- Theatrical Poster
- Directed by: Norman Taurog
- Screenplay by: Harry Tugend Karl Tunberg Jack Yellen
- Story by: Gregory Ratoff
- Produced by: Darryl F. Zanuck
- Starring: Alice Faye Don Ameche
- Cinematography: Lucien N. Andriot
- Edited by: Hanson T. Fritch
- Music by: Mack Gordon
- Distributed by: 20th Century Fox
- Release date: August 3, 1937;
- Running time: 100 minutes
- Country: United States
- Language: English

= You Can't Have Everything =

1937 film by Norman Taurog

You Can't Have Everything is a 1937 American musical film directed by Norman Taurog and produced by Darryl F. Zanuck. The film stars Alice Faye and Don Ameche, and was the film debut for Gypsy Rose Lee credited as Louise Hovick part of her birth name.

==Plot==

Judith Poe Wells is a would-be playwright who has almost no money. As a result of ordering a meal in a restaurant where she cannot afford to pay, she meets George Macrae, a musical writer with a lot of power. He offers her play North Winds to producer Sam Woods. He knows it isn't any good, but he has fallen in love with her and does it to win her over.

==Cast==
- Alice Faye as Judith Poe Wells
- Don Ameche as George Macrae
- Al Ritz as Al Ritz
- Jimmy Ritz as Jimmy Ritz
- Harry Ritz as Harry Ritz
- Charles Winninger as Sam Gordon
- Gypsy Rose Lee as Lulu Riley
- Arthur Treacher as Bevins
- Tony Martin as Bobby Walker
- David Rubinoff as Rubinoff and His Violin
- Tip, Tap and Toe

==Soundtrack==
- You Can't Have Everything
  - Sung by Alice Faye; reprised by The Ritz Brothers, Composer: M. Gordon, H. Revel
- Chopsticks
  - Performed by The Ritz Brothers
- Danse Rubinoff
  - Instrumental, written and played by David Rubinoff
- Long Underwear
  - Sung and danced by The Ritz Brothers and chorus
- The Loveliness of You
  - Sung by Tony Martin
- Afraid to Dream
  - Sung by Don Ameche; reprised by Alice Faye, Tony Martin, chorus
- Please Pardon Us - We're in Love
  - Sung by Alice Faye; reprised by her, Don Ameche, Charles Winninger, The Ritz Brothers
- Rhythm on the Radio
  - Danced by "Tip, Tap and Toe"
- North Pole Sketch
  - Performed by The Ritz Brothers, Tony Martin, others

- Other releases
Doris Day recorded the title track "You Can't Have Everything" by M. Gordon, H. Revel in 1960, along with "A Hundred Years From Today" by	J. Young, N. Washington, V. Young, and "What Every Girl Should Know" by	R. Wells, D. Holt and "Mood Indigo" by D. Ellington, I. Mills, A. Bigard

==Critical reception==
Motion Picture Herald commented, "The musicals that Darryl F. Zanuck has been turning out with regularity don't seem to win any spectacular medals.
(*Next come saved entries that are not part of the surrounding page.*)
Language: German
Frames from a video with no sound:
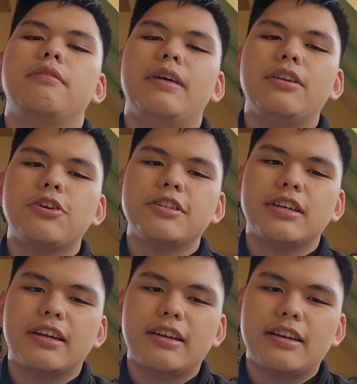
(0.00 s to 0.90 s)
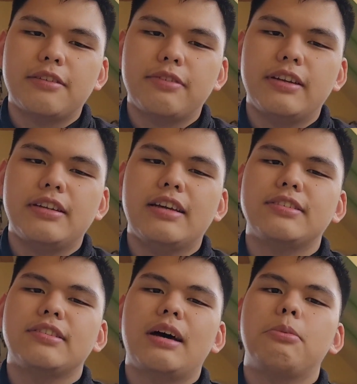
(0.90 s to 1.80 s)
Wenn euch der Kanal gefällt,
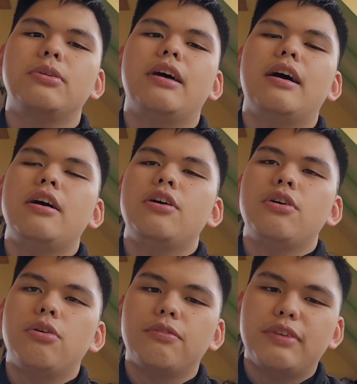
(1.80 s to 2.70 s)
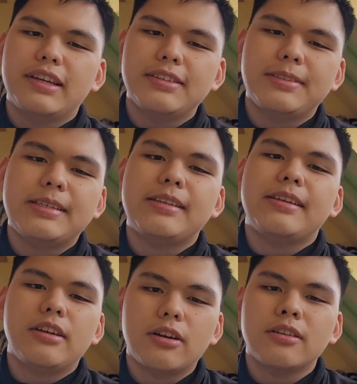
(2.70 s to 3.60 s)
lasst ein Abo da und vergesst nicht
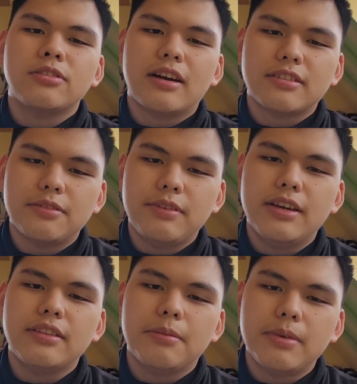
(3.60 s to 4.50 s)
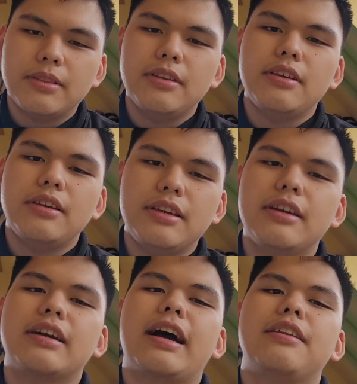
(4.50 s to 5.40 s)
die Glocke zu aktivieren, damit
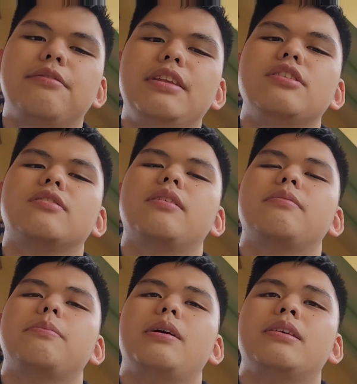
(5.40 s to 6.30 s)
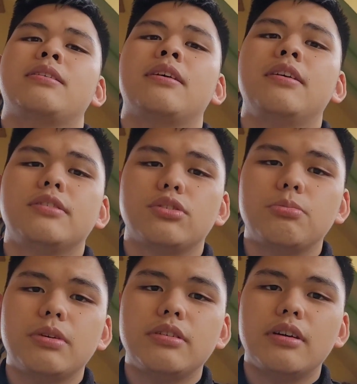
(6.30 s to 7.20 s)
ihr keine Videos mehr verpasst.
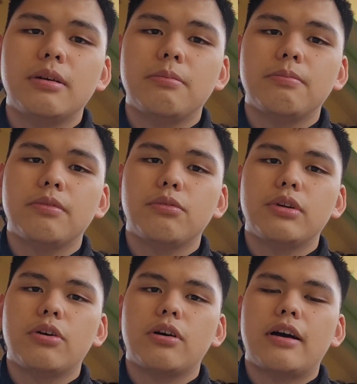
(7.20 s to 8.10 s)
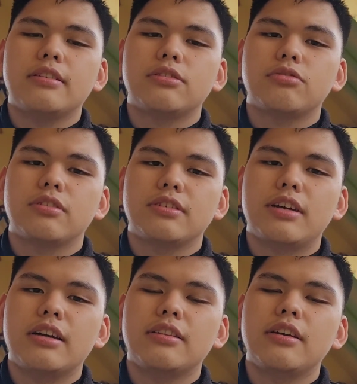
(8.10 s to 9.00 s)
Somit ähm, wurde auch alles schon
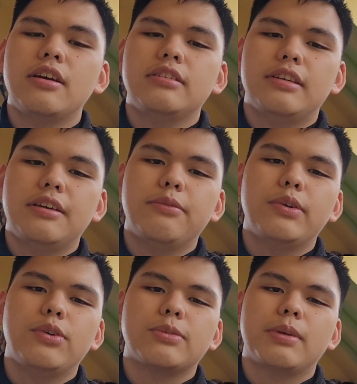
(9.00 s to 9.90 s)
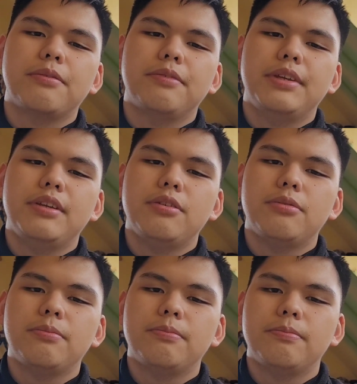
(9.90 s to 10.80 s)
gesagt. Legen wir los mit dem Video.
Still, they do what pictures are supposed to do, prove popular entertainment and make money" and this film "will prove as worthy as its predecessors." It continued to say that while the film used "formula musical comedy elements", the cast "acquit themselves credibly" and Louise Hovick's film debut was handled "with good taste and skill."

Modern Screen’s Leo Townsend commented that You Can't Have Everything was created by the same team behind Wake Up and Live, and, because "the story is highly unimportant", audiences who liked one would also like the other. He discussed the cast : Alice Faye ("making rapid strides in her histrionics as well as her vocal work"), Don Ameche ("does a first rate job in spite of the fact that the make-up department did strange things with his eyebrows"), The Ritz Brothers ("very funny") and Gypsy Rose Lee, who was billed as Louise Hovick ("didn't seem a bit embarrassed at having to wear clothes, and carried off her role with high humor.")

Photoplay wrote that the film was a good example of the "gay, slyly suggestive, amusing comedies ... eminently 1937 in flavor, it presents a truly sure-fire plot in a frivolous what-the-hell kind of dress." It praised the music and the performances of the main cast and highlighted the debut of Louise Hovick (Gypsy Rose Lee) commenting "the big surprise is fully clothed Louise Hovick. Not only is she a good actress but she has created a new character; sympathetic, rather funny, female heavy."